* **PROBLEM TO SOLVE**:
Each line of the data is to be output verbatim, with the images removed.

--- INPUT RECORDS Enclosed Below ---

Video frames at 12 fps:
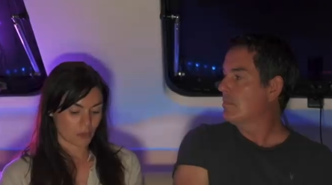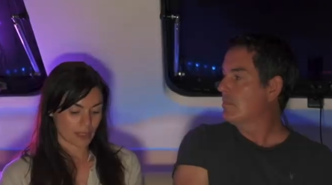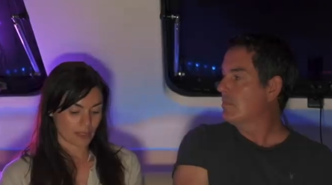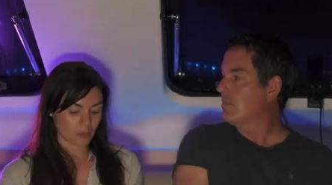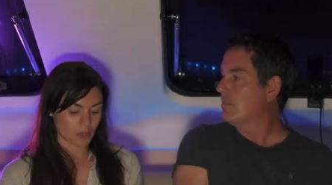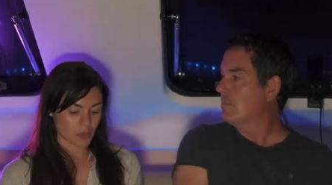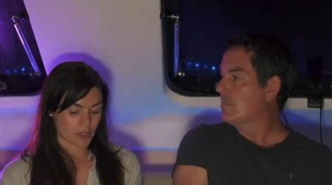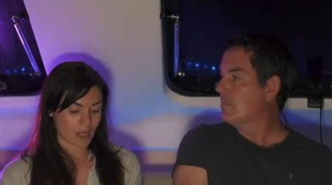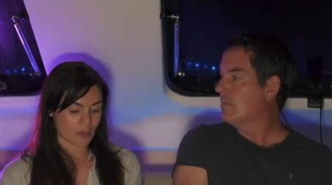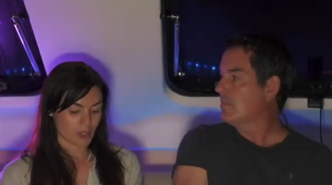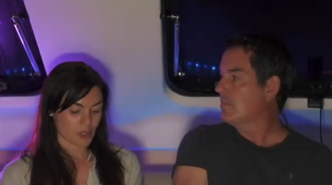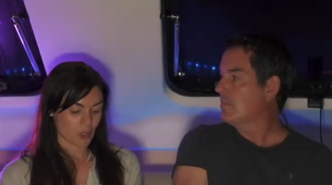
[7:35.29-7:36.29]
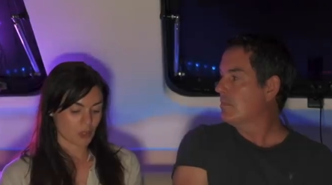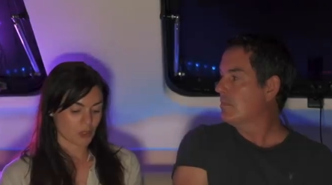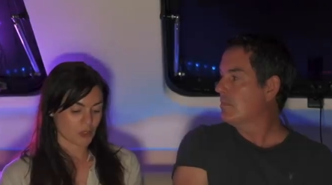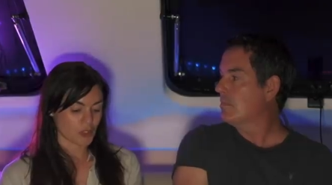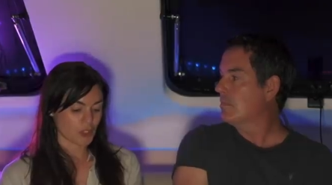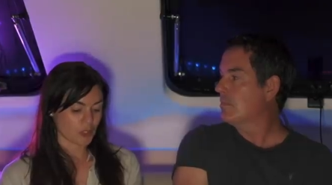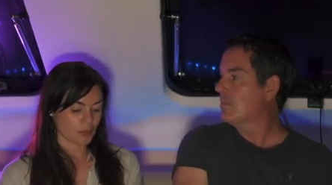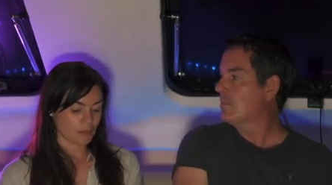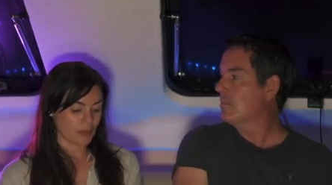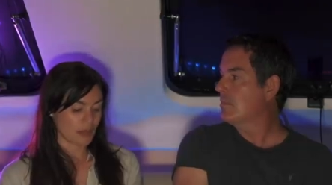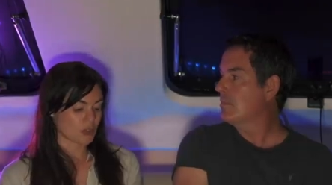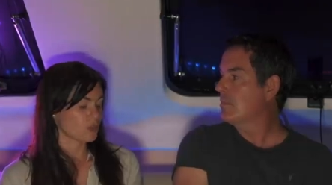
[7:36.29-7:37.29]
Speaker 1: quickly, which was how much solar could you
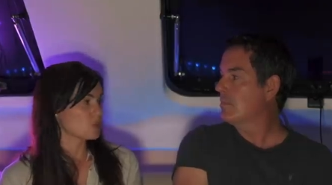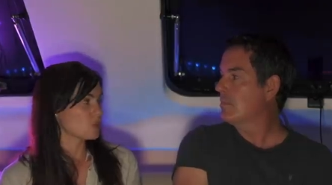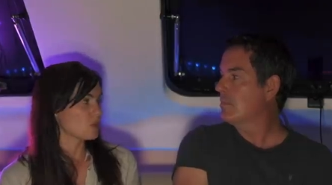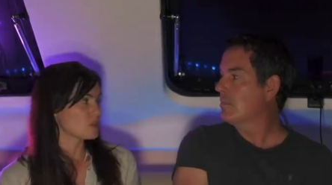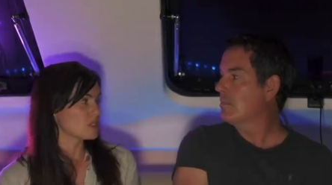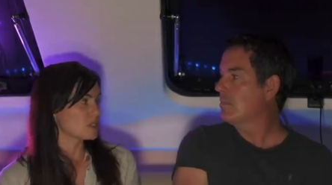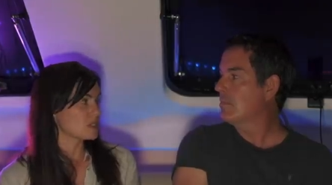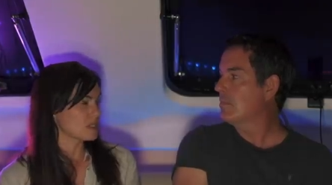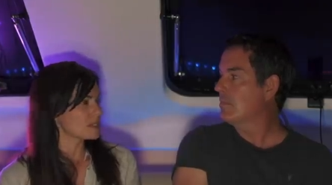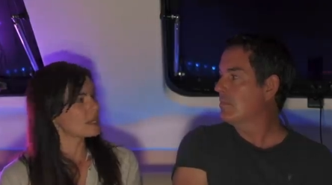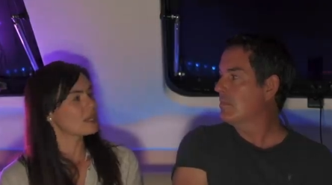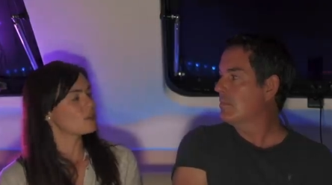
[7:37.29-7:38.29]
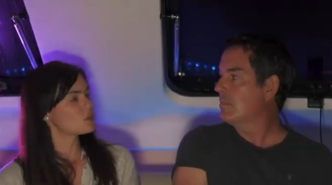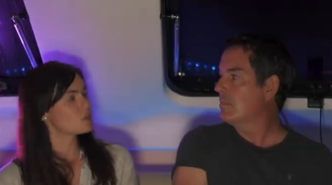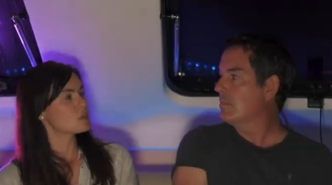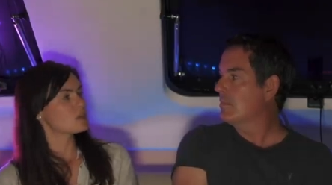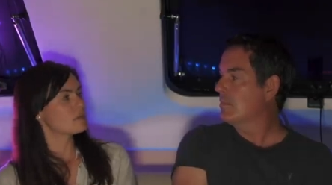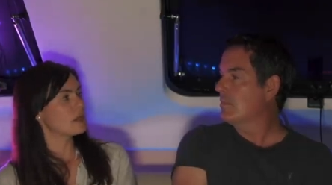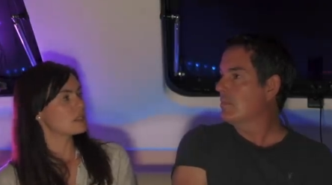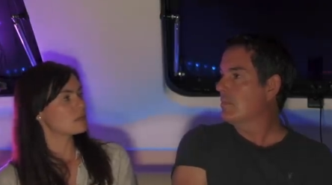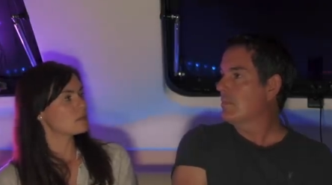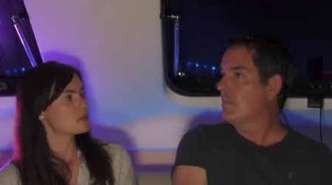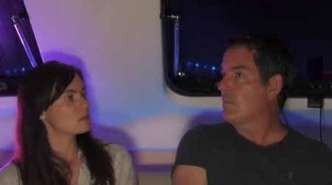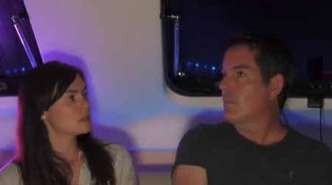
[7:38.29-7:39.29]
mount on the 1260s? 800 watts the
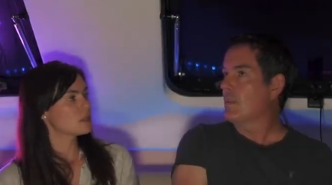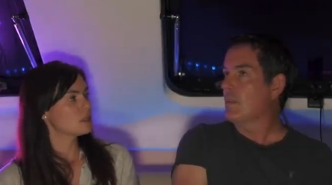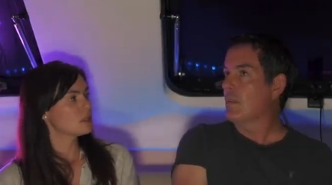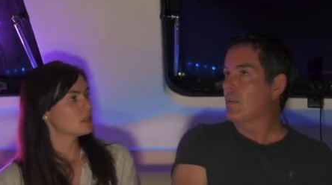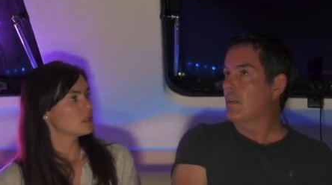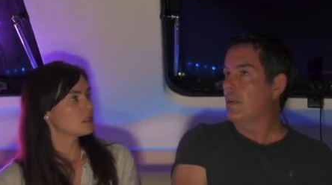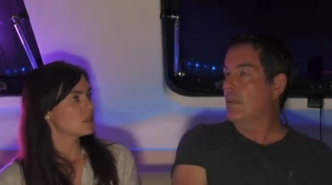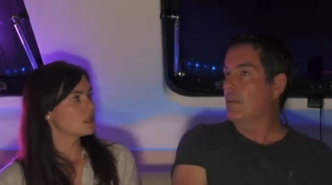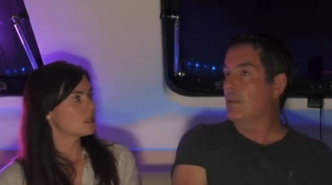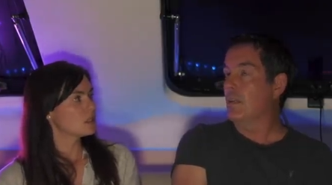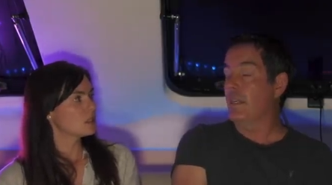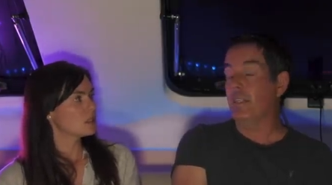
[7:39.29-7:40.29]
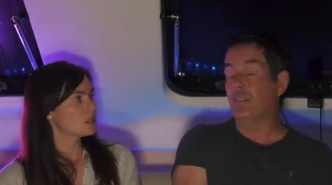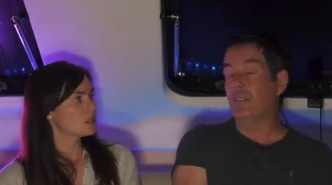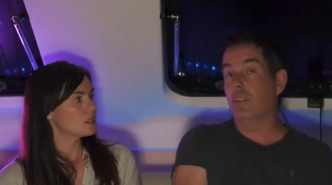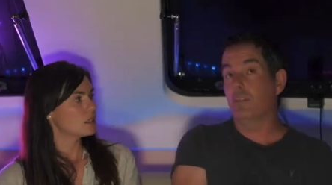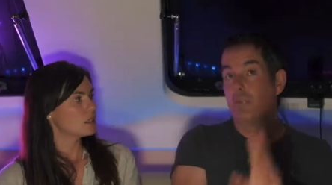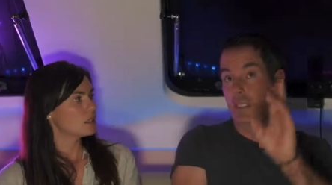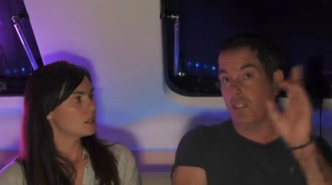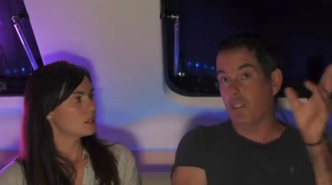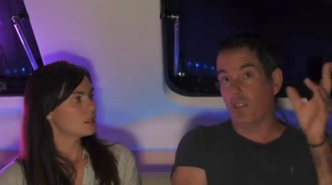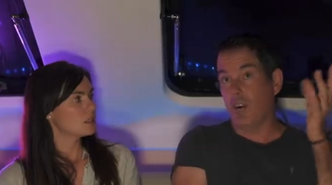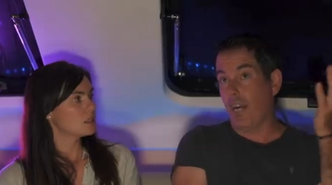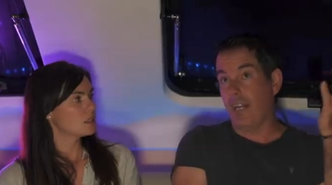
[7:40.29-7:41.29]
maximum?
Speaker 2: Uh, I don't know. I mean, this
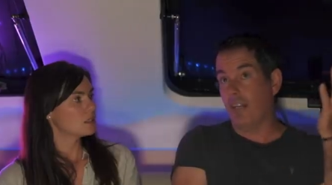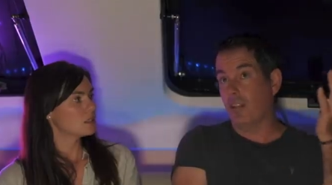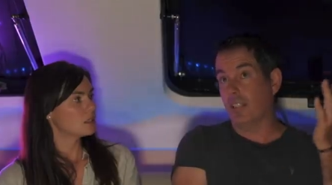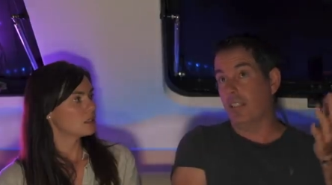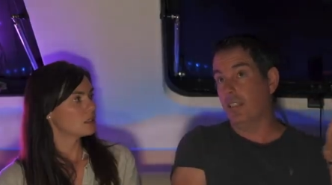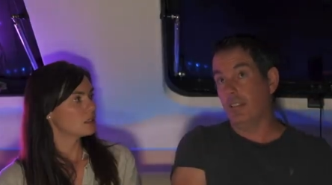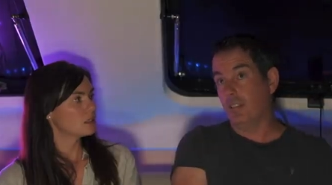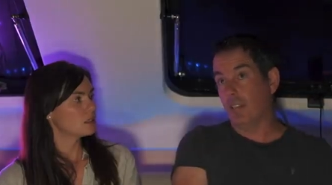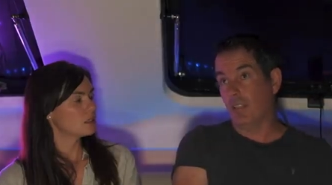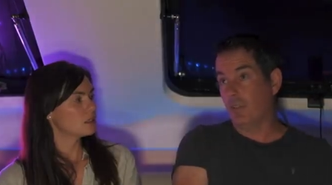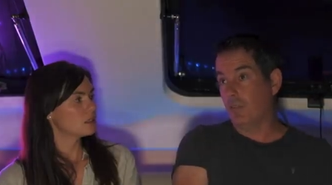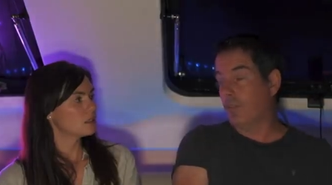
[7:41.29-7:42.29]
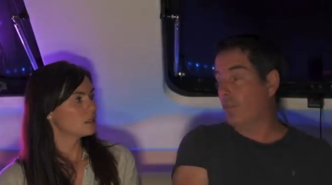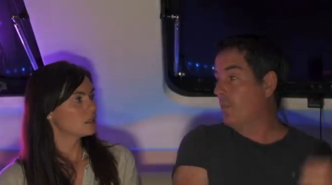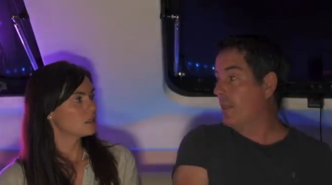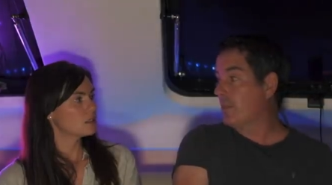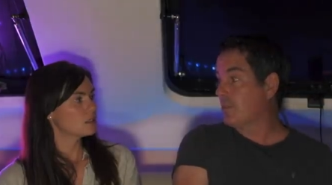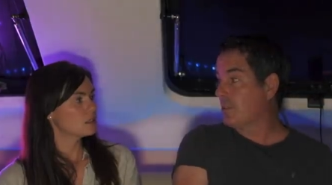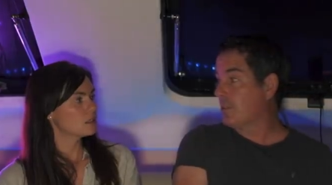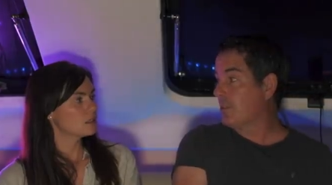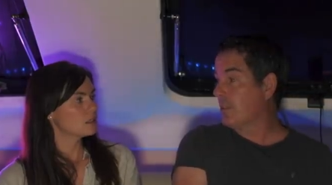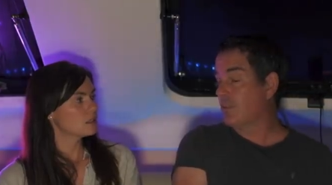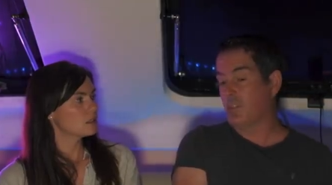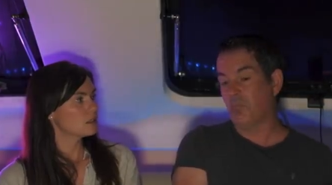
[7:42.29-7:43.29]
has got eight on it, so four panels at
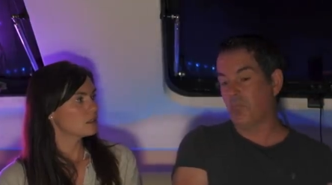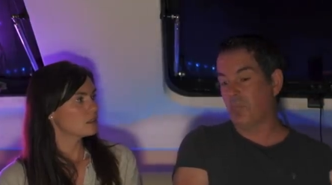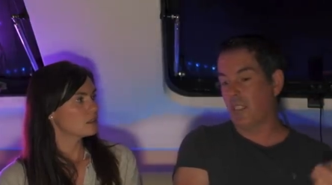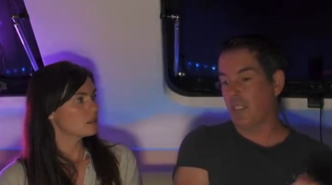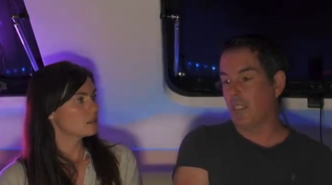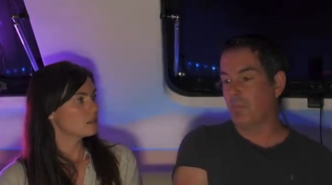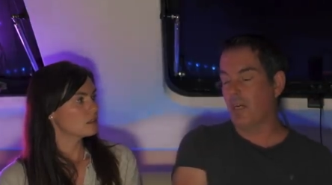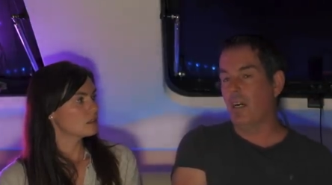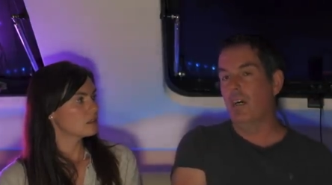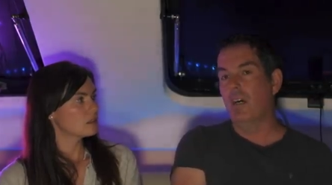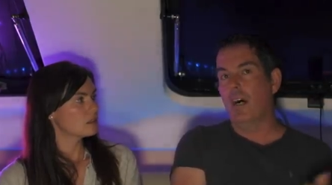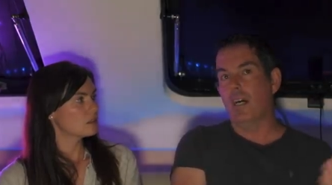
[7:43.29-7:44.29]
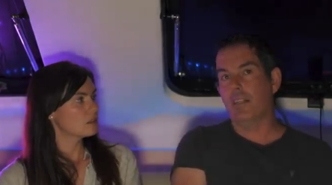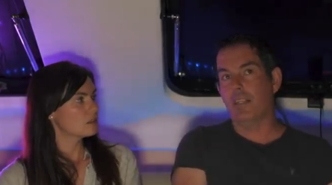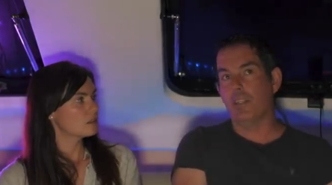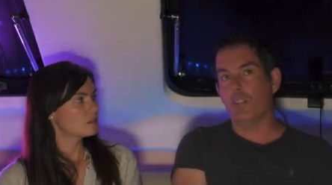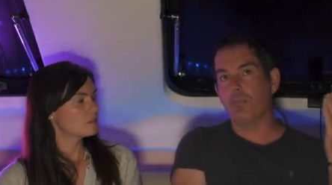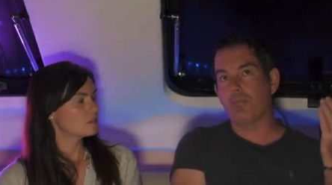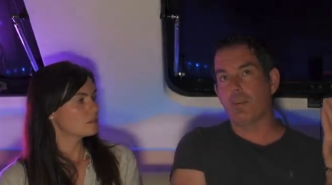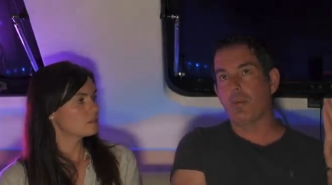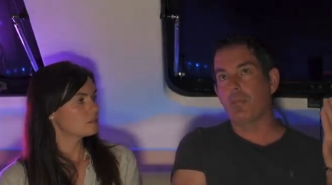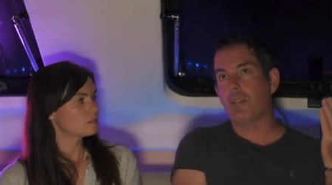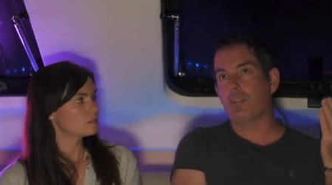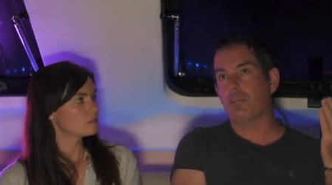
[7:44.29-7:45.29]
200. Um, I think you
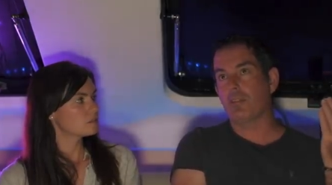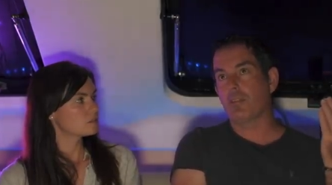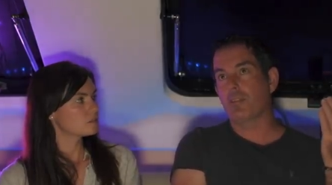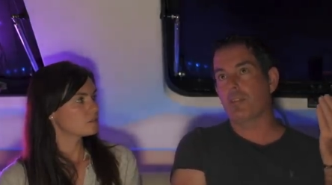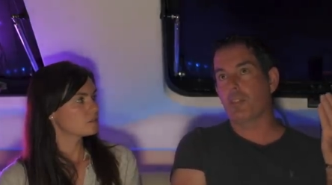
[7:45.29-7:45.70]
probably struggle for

--- End of Enclosed INPUT RECORDS ---

* **FINISHED EXERCISE**:
Video frames at 12 fps:
[7:35.29-7:36.29]
[7:36.29-7:37.29]
Speaker 1: quickly, which was how much solar could you
[7:37.29-7:38.29]
[7:38.29-7:39.29]
mount on the 1260s? 800 watts the
[7:39.29-7:40.29]
[7:40.29-7:41.29]
maximum?
Speaker 2: Uh, I don't know. I mean, this
[7:41.29-7:42.29]
[7:42.29-7:43.29]
has got eight on it, so four panels at
[7:43.29-7:44.29]
[7:44.29-7:45.29]
200. Um, I think you
[7:45.29-7:45.70]
probably struggle for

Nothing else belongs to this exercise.